You might very well say that surely it is possible for the number of people willing to pay as much or more for apples as it costs to produce apples will be greater than the number of apples one farm can produce. This may well be true and the price difference between how much apples end up being sold for because they are scarce vs the cost to produce them is the profit BUT in a perfectly competitive market any number of new orchards can be created instantaneously! Now that may sound bonkers but that’s one of the many reasons why absolutely perfect markets are impossible in the real world. So in a perfect market new apple orchards will appear until each apple sells for exactly the cost of production. So people right by the orchards will pay for each apple exactly the cost of producing one apple. People far away will pay exactly the cost of producing an apple plus exactly the cost of transporting said apple to them.
So what about the merit of the apples? What if some apples are better apples? Well, that still isn’t what is measured by the market. If good apples and bad apples cost exactly the same to produce then in a perfect market they will cost, to the penny, exactly the same amount. (Which of course means no one would ever buy any of the bad apples as they can get the good ones at the same price).
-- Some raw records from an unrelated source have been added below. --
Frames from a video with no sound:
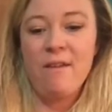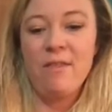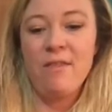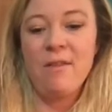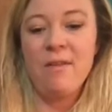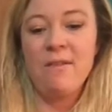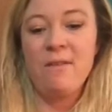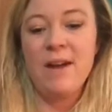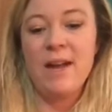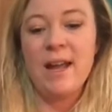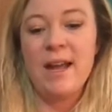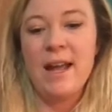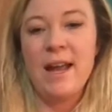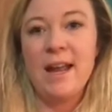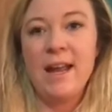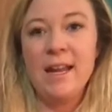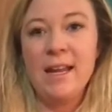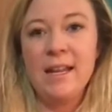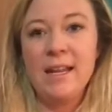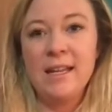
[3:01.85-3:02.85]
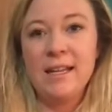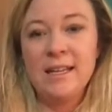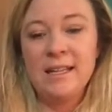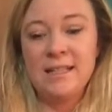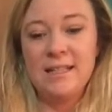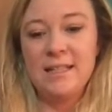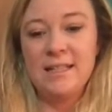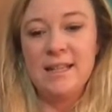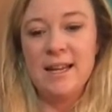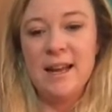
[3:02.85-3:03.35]
the way
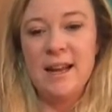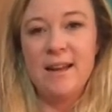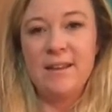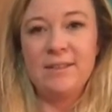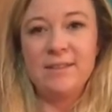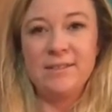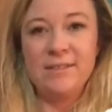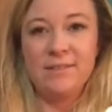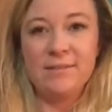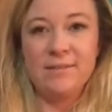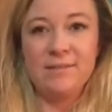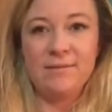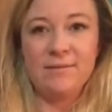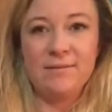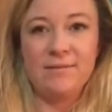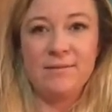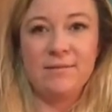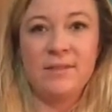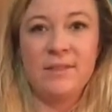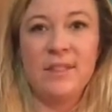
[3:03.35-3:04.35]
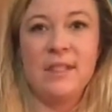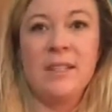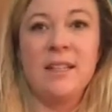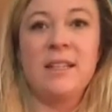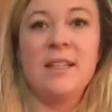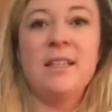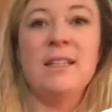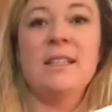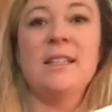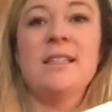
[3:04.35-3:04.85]
down,
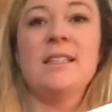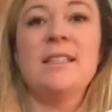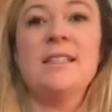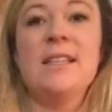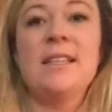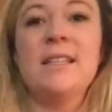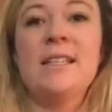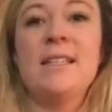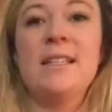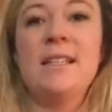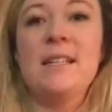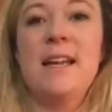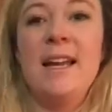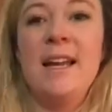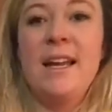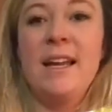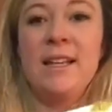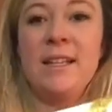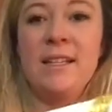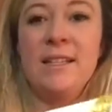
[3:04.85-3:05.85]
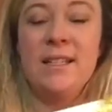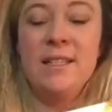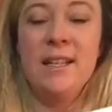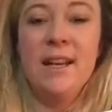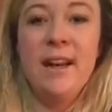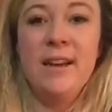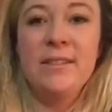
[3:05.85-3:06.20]
just like so.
Labour markets are the same.
In a perfectly competitive labour market you would only be paying for how difficult it is to persuade any given person to do the job you want doing. For example, say you want a job doing where some people would want hundreds of pounds for the work, some would want a middling amount and then the very lowest of any group is the group of people who all are willing to take on that unpleasantness for £13.27 exactly. In a perfect market, because in perfect markets everything is infinite, this group of people who would charge £13.27 could be split into those who would do the job perfectly, those who would do it well, do a middling job and a bad job and there would be an infinite amount of each category. You would, therefore, hire one of the infinite number of people who would do it perfectly for the lowest amount. Their perfection at the job ended up having no effect on how much they were paid. Many people who would demand more for the same work would be worse at the job than them and there were many people at the same price who would be worse than them. What decided the price was the minimum price that anyone would agree to do work that difficult, inconvenient or unpleasant at. It is the nature of the work and how pleasant or unpleasant it is that decides the price NOT the skill of the individual doing that work. Nor would it make either you (paying £13.27) or the person you hire (for £13.27) happier than the other. The amount of happiness you lose by paying £13.27 would be exactly matched by your joy at having the work done. Equally, their happiness at gaining £13.27 would be exactly offset by the unpleasantness of the job. However, the overall happiness of every single person overall would be increased because jobs that needed doing were getting done by the person it was least inconvenient to do to them! Perfectly competitive markets are weird like that.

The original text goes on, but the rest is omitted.